**Work instruction:** Only the lines from the one with "[0:47.06-0:48.06]" through the last line of the material below belong in the answer, copied exactly and without pictures.

● ● ● ●

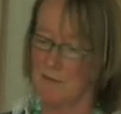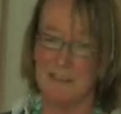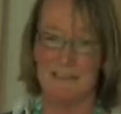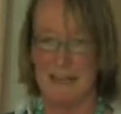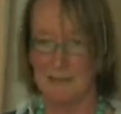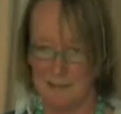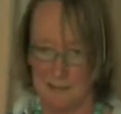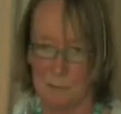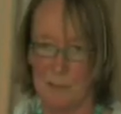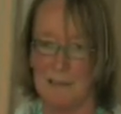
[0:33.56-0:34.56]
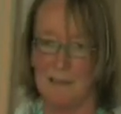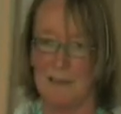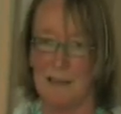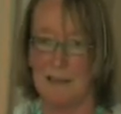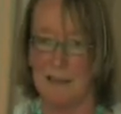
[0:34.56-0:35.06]
the tastiest beans in
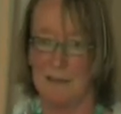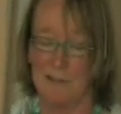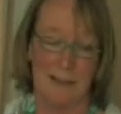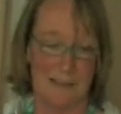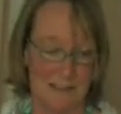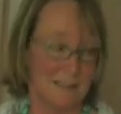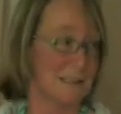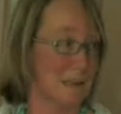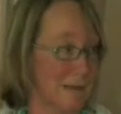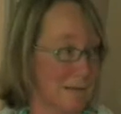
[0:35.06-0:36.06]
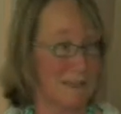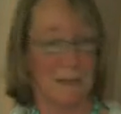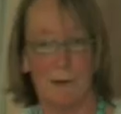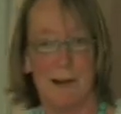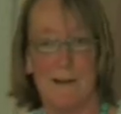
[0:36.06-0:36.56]
Italy and everything, and I tasted them and they really
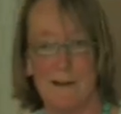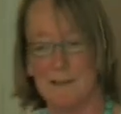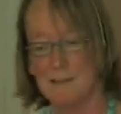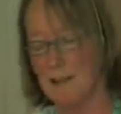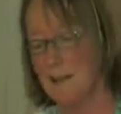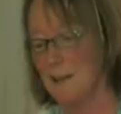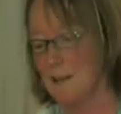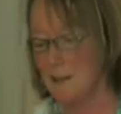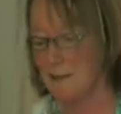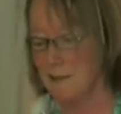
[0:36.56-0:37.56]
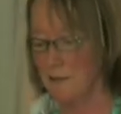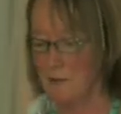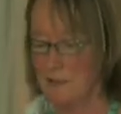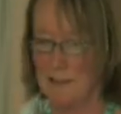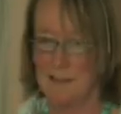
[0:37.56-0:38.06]
were nice. So
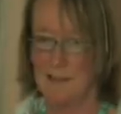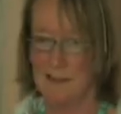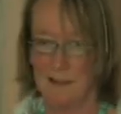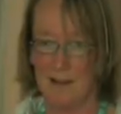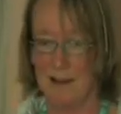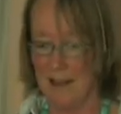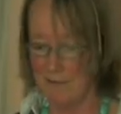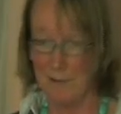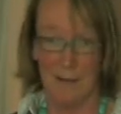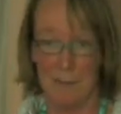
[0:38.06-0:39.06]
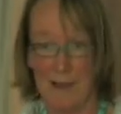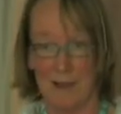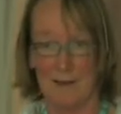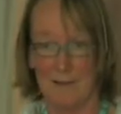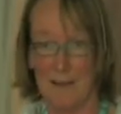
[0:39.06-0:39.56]
I said to the guy, I'll have a
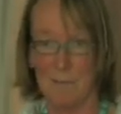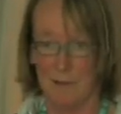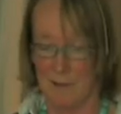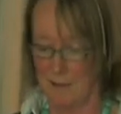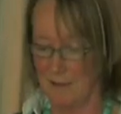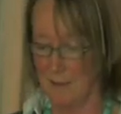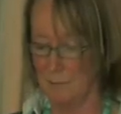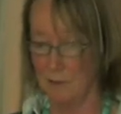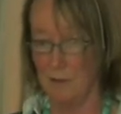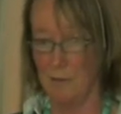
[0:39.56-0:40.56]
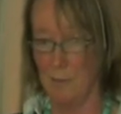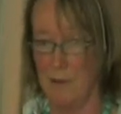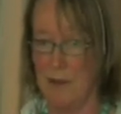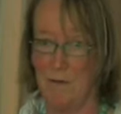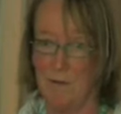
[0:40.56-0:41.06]
packet of them, like a little,
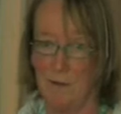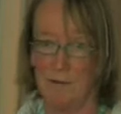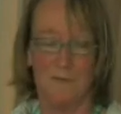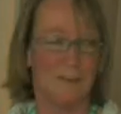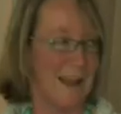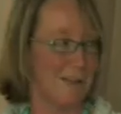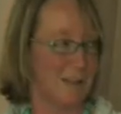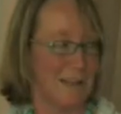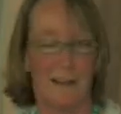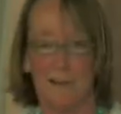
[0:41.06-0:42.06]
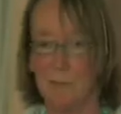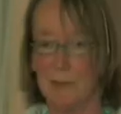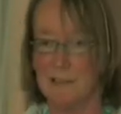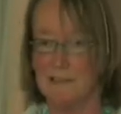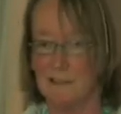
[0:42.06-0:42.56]
pound or half kilo of
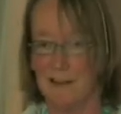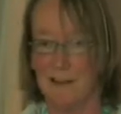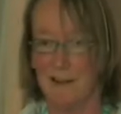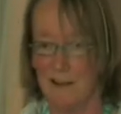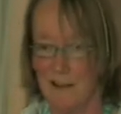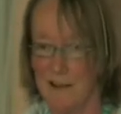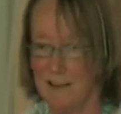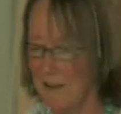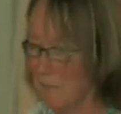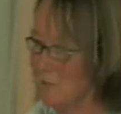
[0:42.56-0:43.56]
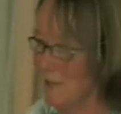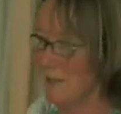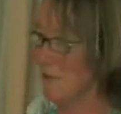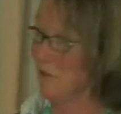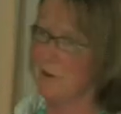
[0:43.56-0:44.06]
beans, and I gave him
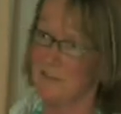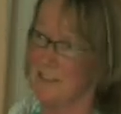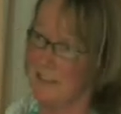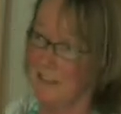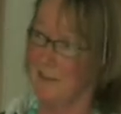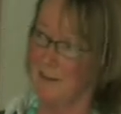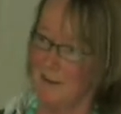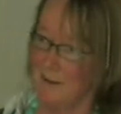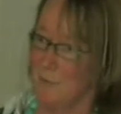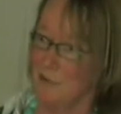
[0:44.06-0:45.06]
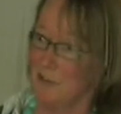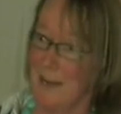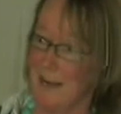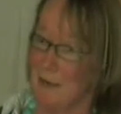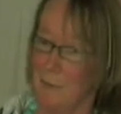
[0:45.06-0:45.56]
€10, and he was
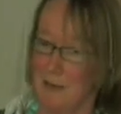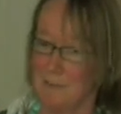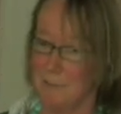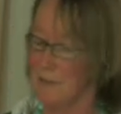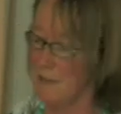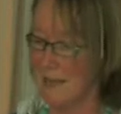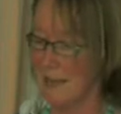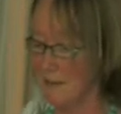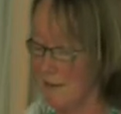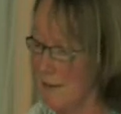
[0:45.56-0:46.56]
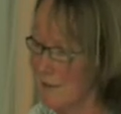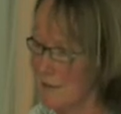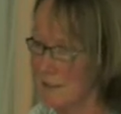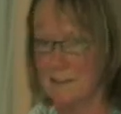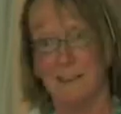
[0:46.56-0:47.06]
chatting away to me in Italian, and I was
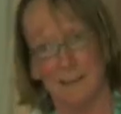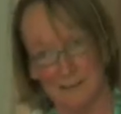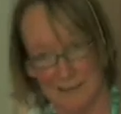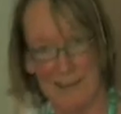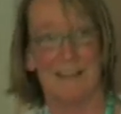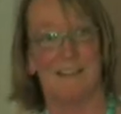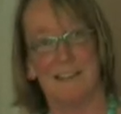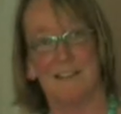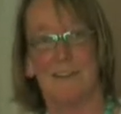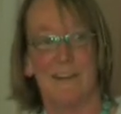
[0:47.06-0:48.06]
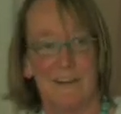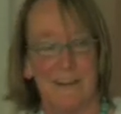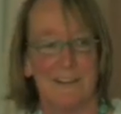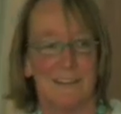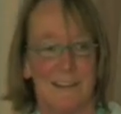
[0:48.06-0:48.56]
saying, yes, that's very
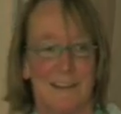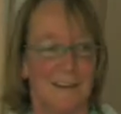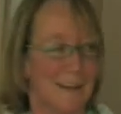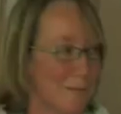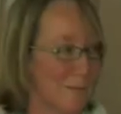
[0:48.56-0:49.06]
nice, and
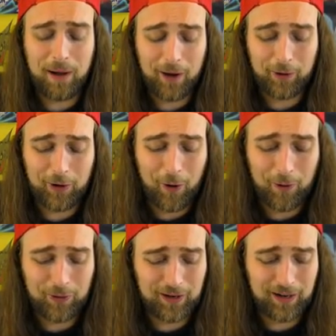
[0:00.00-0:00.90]
better
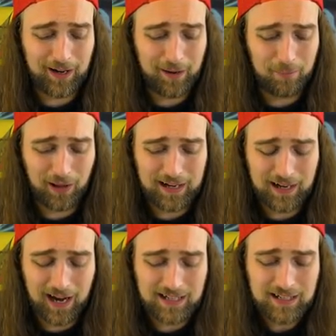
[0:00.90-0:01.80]
card than uh, Blade
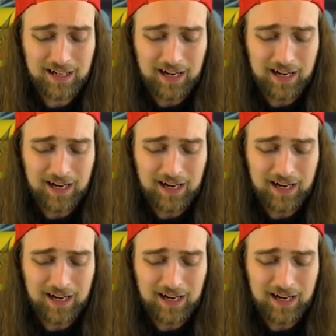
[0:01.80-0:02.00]
Knight.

● ● ● ●

**Task output:**
[0:47.06-0:48.06]
[0:48.06-0:48.56]
saying, yes, that's very
[0:48.56-0:49.06]
nice, and
[0:00.00-0:00.90]
better
[0:00.90-0:01.80]
card than uh, Blade
[0:01.80-0:02.00]
Knight.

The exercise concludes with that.